前述のように、2項道路だから建築不可といった話はありません。

2項道路は、建築基準法で認められた立派な道路です。

ただ、もちろん幅員の狭い道路でもありますので、そのための制約はいろいろと発生します。

そもそも自動車が入れないような狭い道路も多くありますし、普通自動車が進入できたとしても、トラックやミキサー車がかなり小型のものしか入れない、それによって建築コストが上がることは良くなりますからね。

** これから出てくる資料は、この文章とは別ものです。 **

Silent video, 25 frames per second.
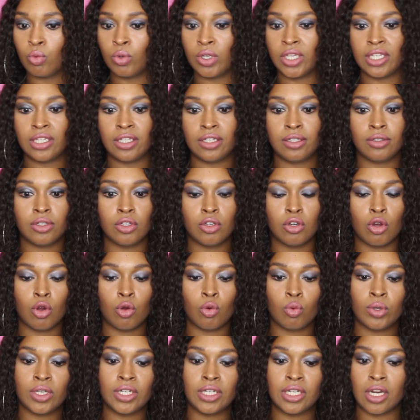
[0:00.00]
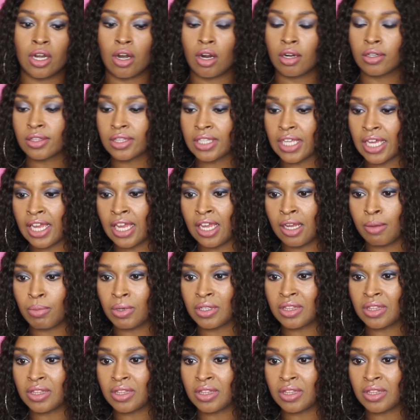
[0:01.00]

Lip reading: We did our thing,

また、前面道路が狭いことにより、容積率が制限を受けることもよくあります。

2項道路は永久に「みなし道路」?

もちろん、2項道路のセットバック部分(道路中心線から2mの後退した線より道路側)にある以前からの建築物でも、すぐに撤去や移転を迫られるわけではありません。

しかし、改築や増築などの工事の際には、道路部分の建物の撤去を含めた計画をしないと建築許可は得られません。

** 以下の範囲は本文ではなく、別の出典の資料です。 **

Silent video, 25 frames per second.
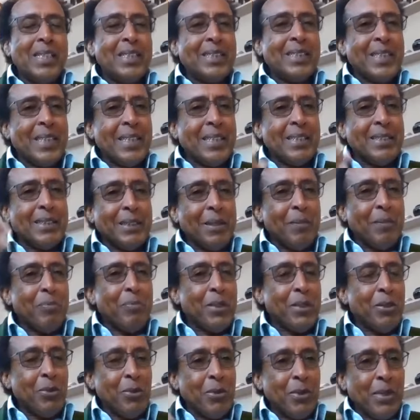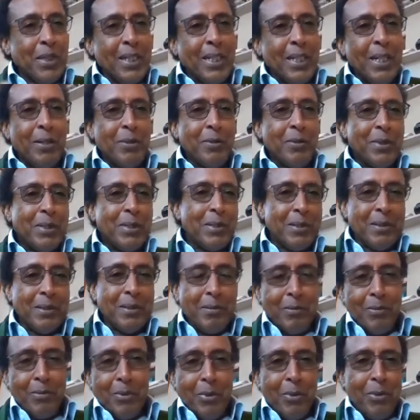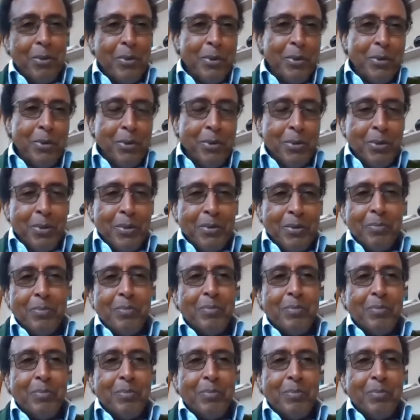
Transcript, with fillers: Is that something you encounter with all your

そう、いつかは、周囲の建物が老朽化して、建て替えが進めばいつからは道路は広くなるはずなのです。

法の意図もいつかは広い道路に、といったところにあったと思います。

 

しかし、こんなケースがあります。

道路沿いの住宅が建て替えられても、一向に道路が広がらない、車も通れない狭い幅員の道のままなのです。

住宅が建て替えられているのに、、、です。

この場合、(建物は新築ぽいですが、)あくまでリフォームといったイメージで建築確認をとらず、既存の敷地のままやってしまう人が居ることによるようです。

そして、このケースでは、建物は見た目新築なのに、道路沿いのボロイ壁をそのままにしているケースが多いです。

壁を壊すと新築と見られるからです。

そんなことを繰り返していると、2項道路は永久に狭いまま・・・・・になってしまいます。